Iraqi journalists and cameramen also complained that despite
the colossal amounts of money provided to contractors, little
was trickling down to them. Most were kept on pre-war salaries
of $120 a month rather than the $800 a month Western networks
offered or a $1,000 a month private stations were reportedly
paying reporters.(5)
But after initial
teething problems, Al Iraqiya started gaining ground, with 50
percent of Iraqis interviewed in a February 2004 poll by Oxford
Research International expressing confidence in the channel,
up 11 points from November 2003. Al Sumaria’s Boulos said
the now government-run Al Iraqiya (although still financed by
the US taxpayer) is the most-viewed terrestrial channel, largely
because it is broadcast terrestrially and available to 93 percent
of Iraqis. “Al Iraqiya is better now, showing more of
what is going on in Iraq,” says Hameed Alaa Hameed, a
network engineer from Baghdad.
However, the supposed
impartiality of US-linked media has once again come under scrutiny
following revelations in December 2005 that the Pentagon was
secretly feeding hundreds of positive news stories, written
by American military personnel and private contractors, to the
Iraqi press. US Army General George W. Casey was reported as
saying in March that the US military will continue to pay Iraqi
newspapers to publish pro-US articles, adding that an internal
review had concluded that no US laws or Pentagon guidelines
were being violated by the policy, which aims to counter what
Defense Secretary Donald Rumsfeld called “a campaign of
disinformation” by the Iraqi resistance.(6) Whether the
US military also is feeding stories to Iraqi TV networks is
not known, but with the freedom of print media unabashedly undermined
it would seem far from conspiratorial to hypothesize that this
is happening at some level in the broadcast media. “I
don’t know if they are being given stories, but maybe
some channels are getting footage, like Kurdish channels, as
they are with the Americans,” says Hameed.
Certainly, state broadcaster Al Iraqiya seems to be given more
privileged access by the Coalition forces than other channels
. During a joint US and Iraqi military operation on the northern
city of Tal Afar in late September 2005, Al Iraqiya was the
only non-American camera team allowed to accompany the troops,
according to Al Jazeera’s editor-in-chief Ahmed Al Sheikh.
The Iraqi Media Network's
Al Iraqiya was not the United States’ only attempt to
counteract the popularity of Pan-Arab news channels in Iraq,
or in the rest of the region for that matter.
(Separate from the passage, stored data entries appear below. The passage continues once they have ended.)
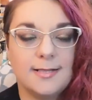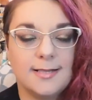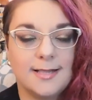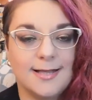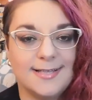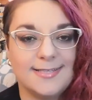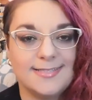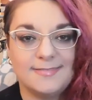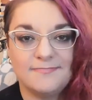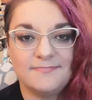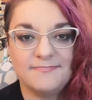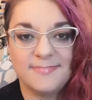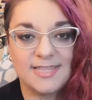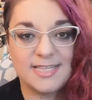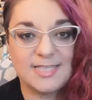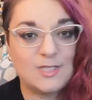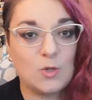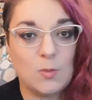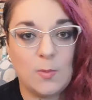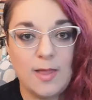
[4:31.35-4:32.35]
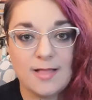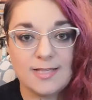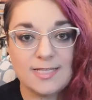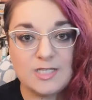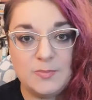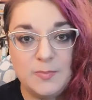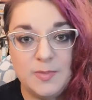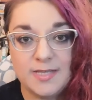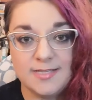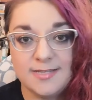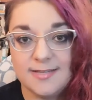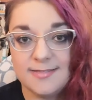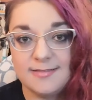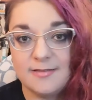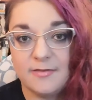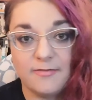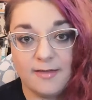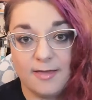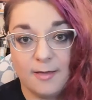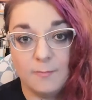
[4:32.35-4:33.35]
because it's nobody else's business
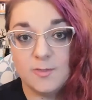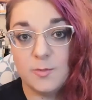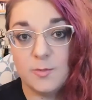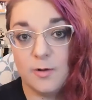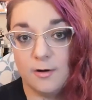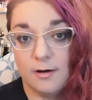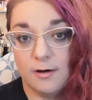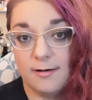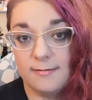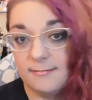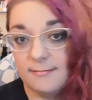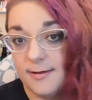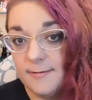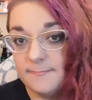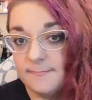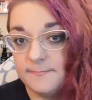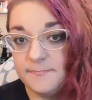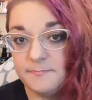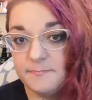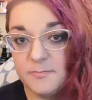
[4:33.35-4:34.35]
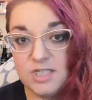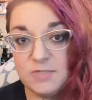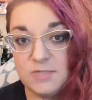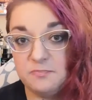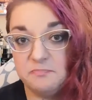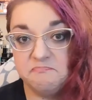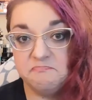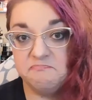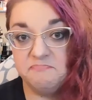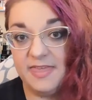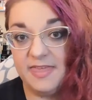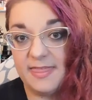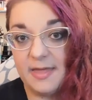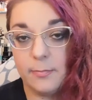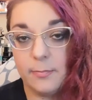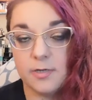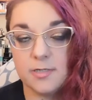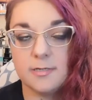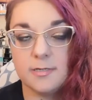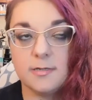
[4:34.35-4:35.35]
if I help someone or not, right? Just me and
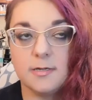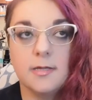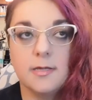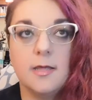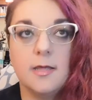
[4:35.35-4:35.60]
that person.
In February 2004
Alhurra (The Free One) was established, and shortly after, in
April, sister channel Alhurra Iraq began broadcasting. Alhurra
has had moderate success around the region, but reached into
only 15 percent of Iraqi households in June 2005, according
to Ipsos-Stat.
For the UK, Britain’s
BBC World Service Trust joined the fray fairly late, launching
Al Mirbad TV and radio in August 2005 in southern Iraq. According
to Abir Awad, a project developer for the World Service Trust,
the channel is to provide independent media in southern Iraq.
“The media in Iraq used to be very Baghdad centric so
we aimed at a regional audience,” she says. The World
Service Trust is an independent charity within the World Service
that has developed media in other war-torn countries such as
Kosovo and Afghanistan, although Al Mirbad is the Trust’s
biggest project to date. The British government’s Department
for International Development is providing Al Mirbad with $11.81
million for the next two years, after which the broadcaster
will seek funding from international donors and advertisers.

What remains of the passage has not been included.